When a deeplink does not open, many teams start by debugging the router.

I usually start higher up the chain first.

These are the 4 checks I do before I spend time on app-side handling like scene(_:continue:), routing, or navigation.

1. AASA file

First, I verify that the apple-app-site-association file exists and that the expected path is actually allowed.

AASA file check

Small example:

Allowed path in AASA: /product/[0-9]+
Matching URL:         /product/123
Wrong URL:            /products/123

If that path rule does not match the real tested URL, the app never gets the handoff you expect.

2. Entitlements

Next, I verify that the signed app carries the correct applinks: domain entry in its entitlements.

Entitlements check

Small example:

<key>com.apple.developer.associated-domains</key>
<array>
    <string>applinks:example.com</string>
</array>

What I care about here is simple: the domain in entitlements must match the real domain used by the website.

3. Provisioning profile

After that, I verify that Associated Domains is actually enabled in the build capability used by the real signed app.
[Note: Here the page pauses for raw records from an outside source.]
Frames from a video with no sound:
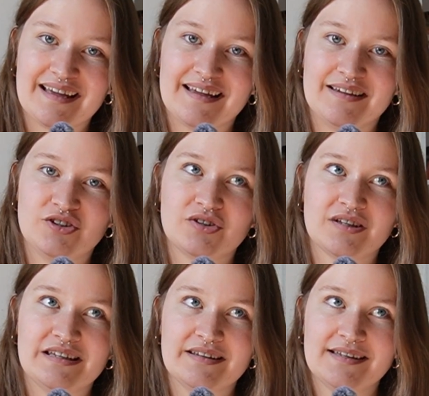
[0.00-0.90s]
and you
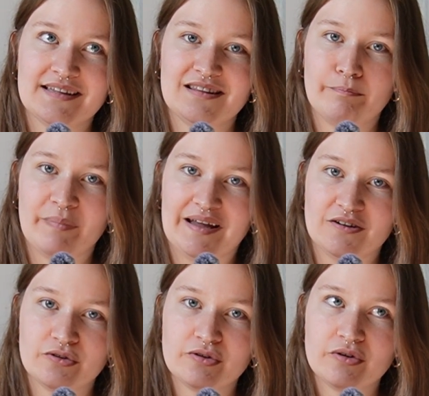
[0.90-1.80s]
can either get the
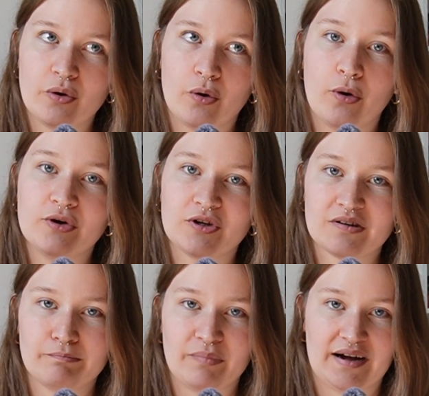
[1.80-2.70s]
bundle or you
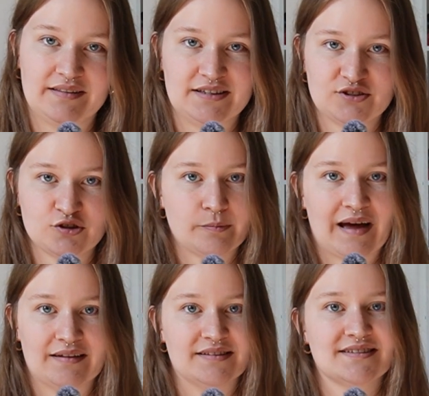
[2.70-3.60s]
can buy these two
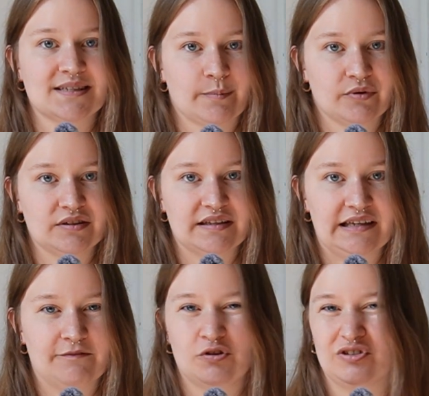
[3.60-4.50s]
patterns
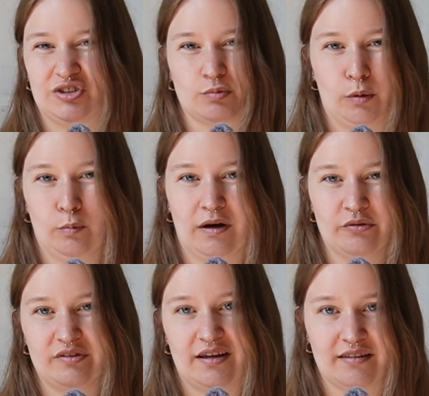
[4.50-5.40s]
separately if you just want
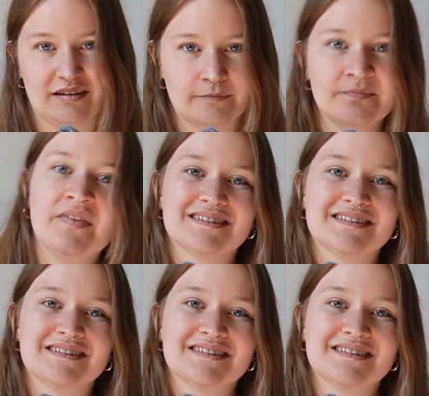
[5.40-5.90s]
one or the other.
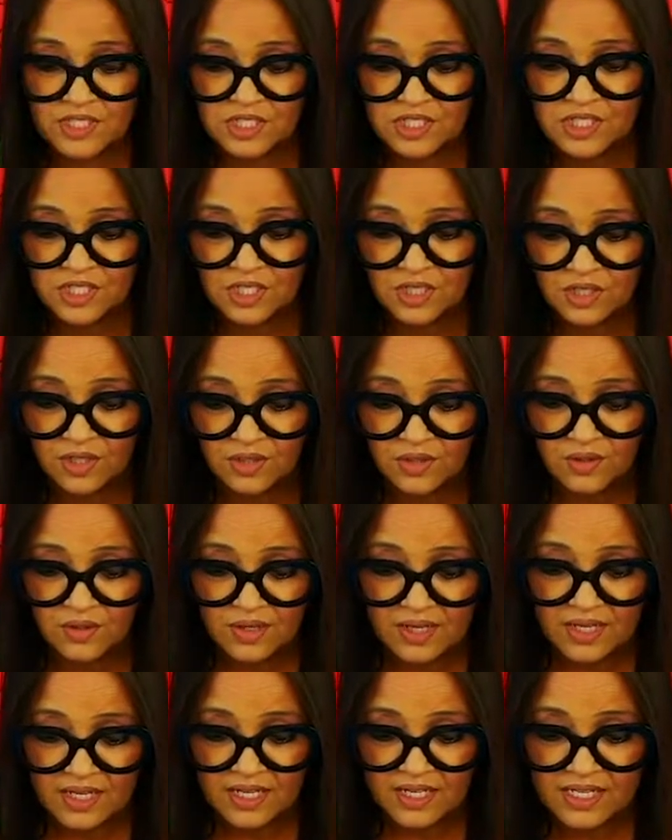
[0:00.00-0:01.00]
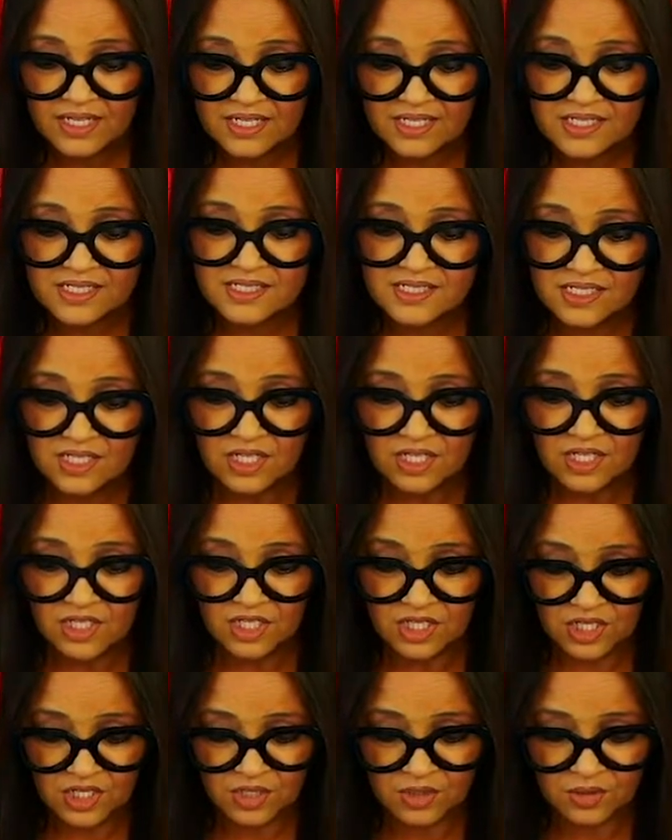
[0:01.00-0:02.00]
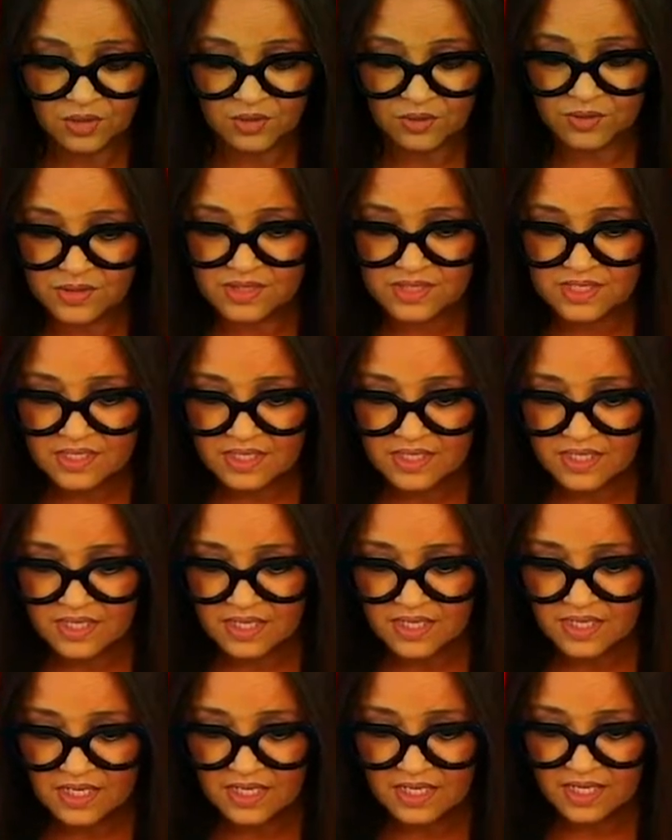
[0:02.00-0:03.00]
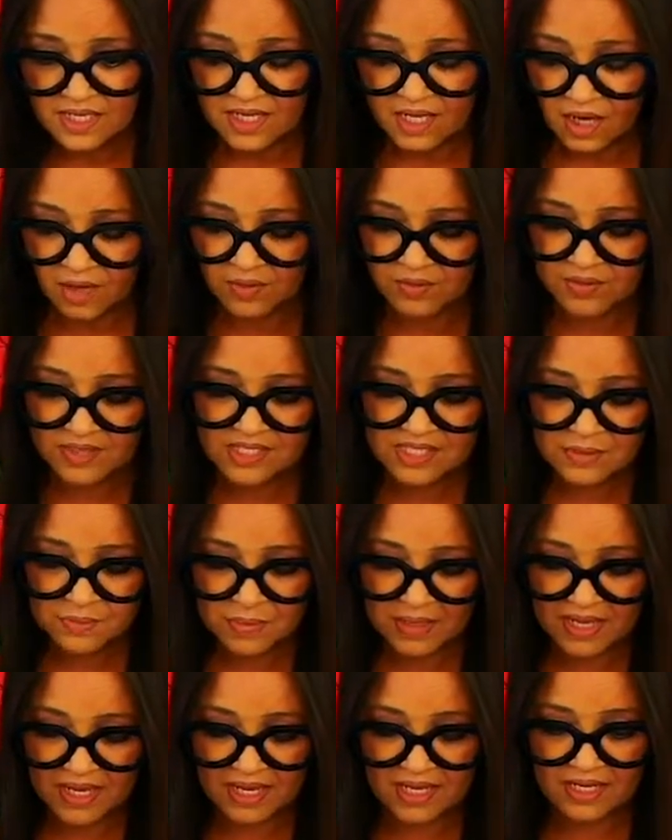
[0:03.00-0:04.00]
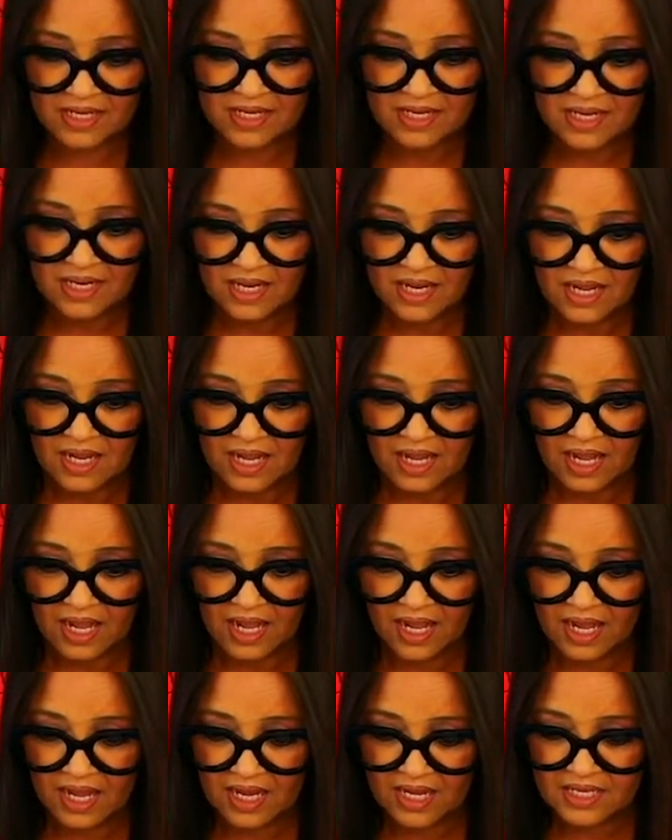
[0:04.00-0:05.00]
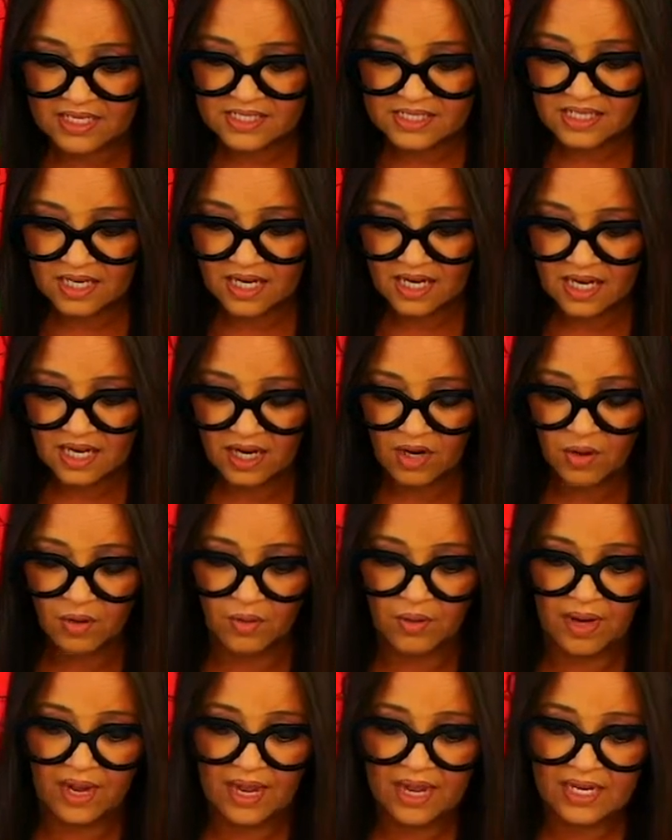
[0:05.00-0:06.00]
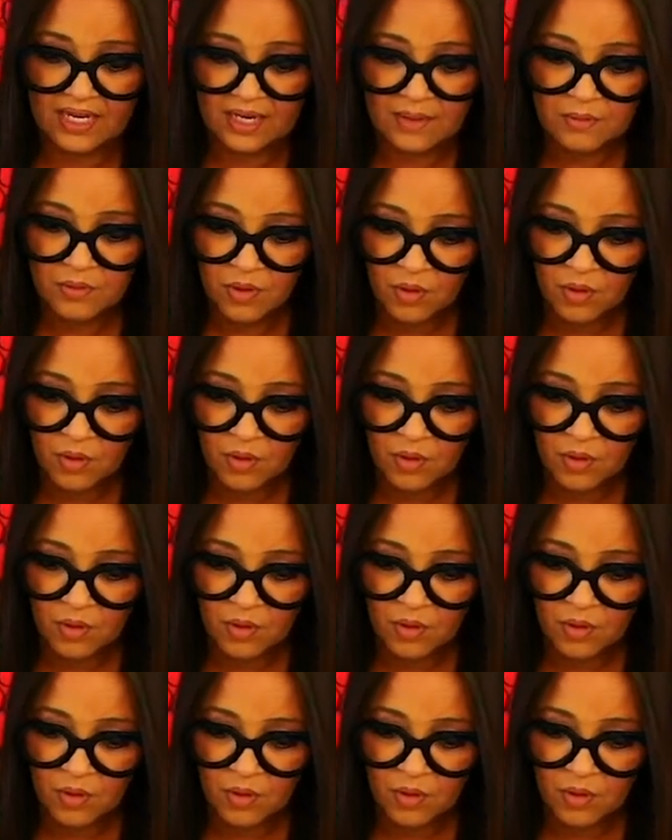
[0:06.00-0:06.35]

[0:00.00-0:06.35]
to do is use oh, this pen and oh, and I'm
Provisioning profile check

Small example:

Capability: Associated Domains
Expected state: Enabled
Expected domain: applinks:example.com

If the capability is not present in the real signing setup, the entitlement can look right in source and still fail in the final artifact.

4. URL path mismatch

Finally, I compare the exact tested URL against the host and path rule I allowed earlier.

URL path mismatch check

Small example:

AASA path:  /product/123
Test URL:   https://example.com/products/123
Result:     mismatch

This is one of the most common failures because everything can look “almost right” while the link still stays outside the app.

This is why I start here first

If these 4 checks are wrong, no app-side fix will save the link.

Only after they are correct do I move into SceneDelegate, routing, launch handling, or navigation bugs.